Appearing before Commons Foreign Affairs Committee on Thursday, Johnson was questioned by the SNP MP Stephen Gethins over whether it was the government's "objective" to keep the U.K.'s membership of the single market.

Johnson dismissed the terms of the question. "You seem to think the single market is sort of like the Groucho Club or something," he said.

"I think the term 'single market' is increasingly useless," Johnson said. "We are going to get a deal that will be of huge value, possibly greater value," than the current U.K.-EU trade arrangements, he said.

Striking a bullish tone, he said it would not "make economic sense for Europe" to punish Britain's financial services sector, and added that Britain is a rapacious consumer of European products including Italian prosecco and French champagne: "we're indiscriminate, we drink both more than anybody else."

The British business community is becoming increasingly worried that the government will push for a so-called "hard Brexit," involving leaving the single market and potentially even reverting to World Trade Organization (WTO) rules to trade with the rest of Europe.

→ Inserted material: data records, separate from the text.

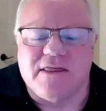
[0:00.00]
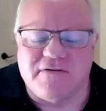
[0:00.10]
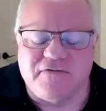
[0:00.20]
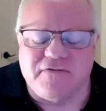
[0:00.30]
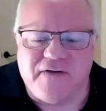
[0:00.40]

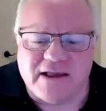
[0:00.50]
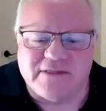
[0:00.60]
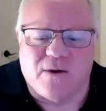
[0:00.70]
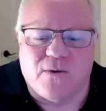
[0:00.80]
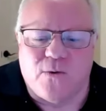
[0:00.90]
the
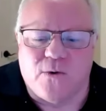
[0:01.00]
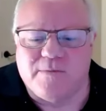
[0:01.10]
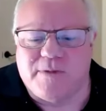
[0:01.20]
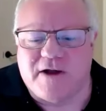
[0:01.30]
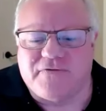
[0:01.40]
effect that
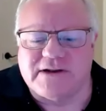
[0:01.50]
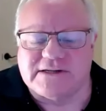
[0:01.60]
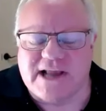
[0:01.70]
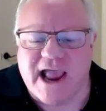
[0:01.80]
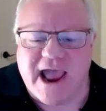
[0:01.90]
Warren Buffett
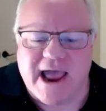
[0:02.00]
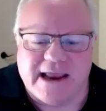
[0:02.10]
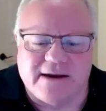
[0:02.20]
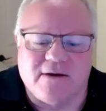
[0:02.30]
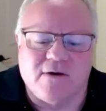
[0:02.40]
has
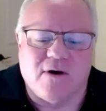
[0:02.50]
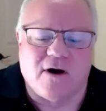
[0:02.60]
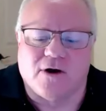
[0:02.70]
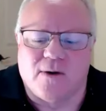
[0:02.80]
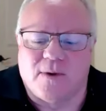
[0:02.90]
had
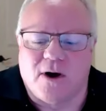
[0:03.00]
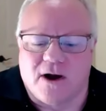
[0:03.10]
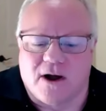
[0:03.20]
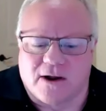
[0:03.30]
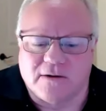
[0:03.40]
on
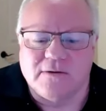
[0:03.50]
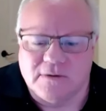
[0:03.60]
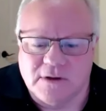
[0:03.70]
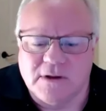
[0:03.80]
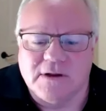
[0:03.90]
Omaha,
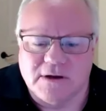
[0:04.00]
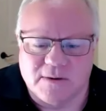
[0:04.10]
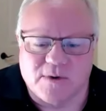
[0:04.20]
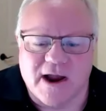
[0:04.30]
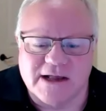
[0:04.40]

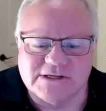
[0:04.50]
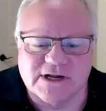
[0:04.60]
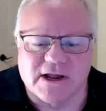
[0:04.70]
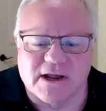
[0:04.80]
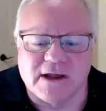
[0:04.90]

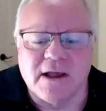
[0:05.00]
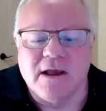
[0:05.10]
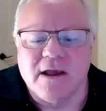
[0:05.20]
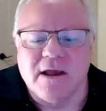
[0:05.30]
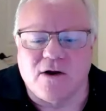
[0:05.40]
Nebraska,
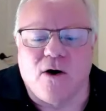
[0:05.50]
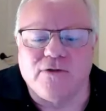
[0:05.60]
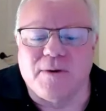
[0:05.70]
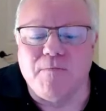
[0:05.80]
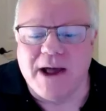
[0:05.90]
and
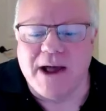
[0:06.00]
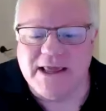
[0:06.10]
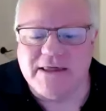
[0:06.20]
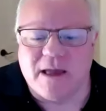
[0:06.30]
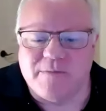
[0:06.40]
all the
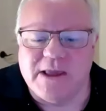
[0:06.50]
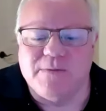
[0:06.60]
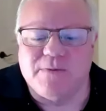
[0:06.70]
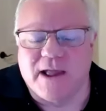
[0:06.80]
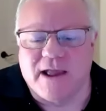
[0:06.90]
money that
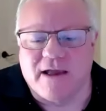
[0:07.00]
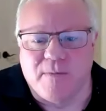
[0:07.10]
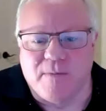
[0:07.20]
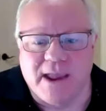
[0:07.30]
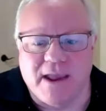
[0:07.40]
people
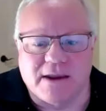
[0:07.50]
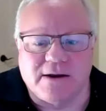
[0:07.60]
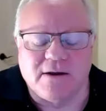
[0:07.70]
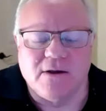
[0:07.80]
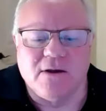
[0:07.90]
have
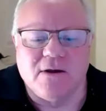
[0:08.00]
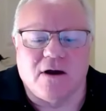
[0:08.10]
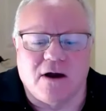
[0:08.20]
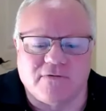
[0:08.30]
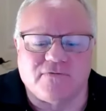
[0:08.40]
made
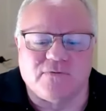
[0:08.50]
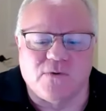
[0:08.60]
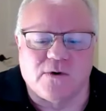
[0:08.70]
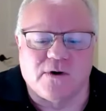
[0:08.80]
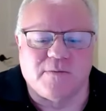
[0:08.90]
off of
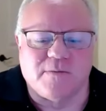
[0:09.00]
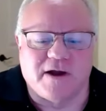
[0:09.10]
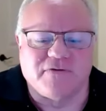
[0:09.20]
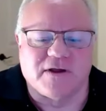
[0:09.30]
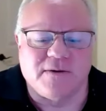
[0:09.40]
Warren
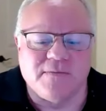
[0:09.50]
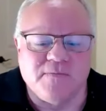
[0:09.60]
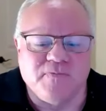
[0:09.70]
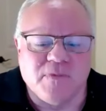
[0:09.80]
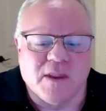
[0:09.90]
Buffett
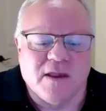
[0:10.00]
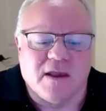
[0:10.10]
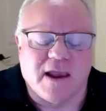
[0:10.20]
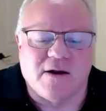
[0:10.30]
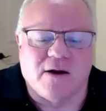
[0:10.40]

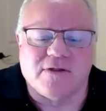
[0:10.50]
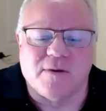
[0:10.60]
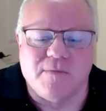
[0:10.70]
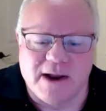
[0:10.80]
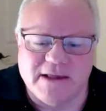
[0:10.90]
and all
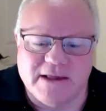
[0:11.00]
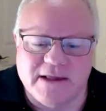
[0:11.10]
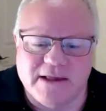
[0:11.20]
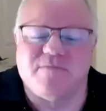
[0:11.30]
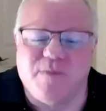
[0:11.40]
the money
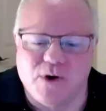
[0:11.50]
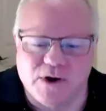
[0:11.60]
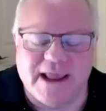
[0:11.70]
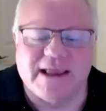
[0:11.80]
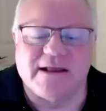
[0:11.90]
that they
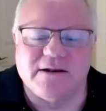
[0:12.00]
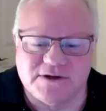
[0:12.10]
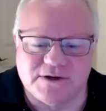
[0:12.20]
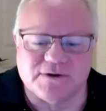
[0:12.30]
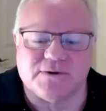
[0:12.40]
put
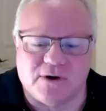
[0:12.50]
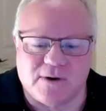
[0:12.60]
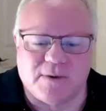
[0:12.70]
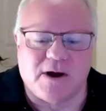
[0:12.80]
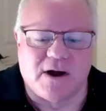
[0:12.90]
into
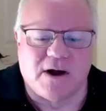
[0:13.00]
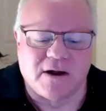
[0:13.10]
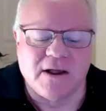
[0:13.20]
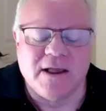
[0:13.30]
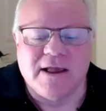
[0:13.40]

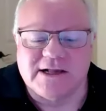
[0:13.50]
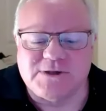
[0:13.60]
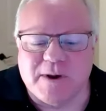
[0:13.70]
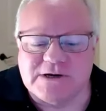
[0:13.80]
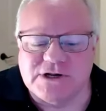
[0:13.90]
Omaha,
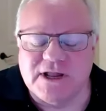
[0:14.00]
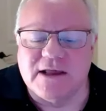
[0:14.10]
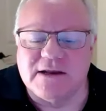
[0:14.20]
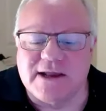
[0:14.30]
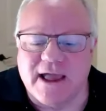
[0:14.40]
especially
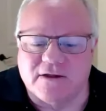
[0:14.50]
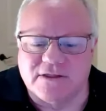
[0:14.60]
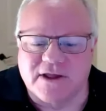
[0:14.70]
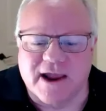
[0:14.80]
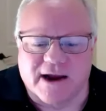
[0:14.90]
into
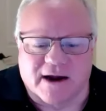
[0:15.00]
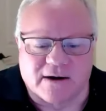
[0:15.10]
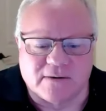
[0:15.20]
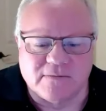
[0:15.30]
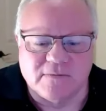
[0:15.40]
healthcare.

The result of such an arrangement could cost the British Treasury as much as £66 billion ($80 billion), according to government documents leaked to The Times earlier this week.

But, Johnson said on Thursday, "I think there will be a deal, I think it will be a great deal if… it can't be done in two years, then there are mechanisms for extending the period of discussion," Johnson said, but stressed that he did not think such an extension would be "necessary."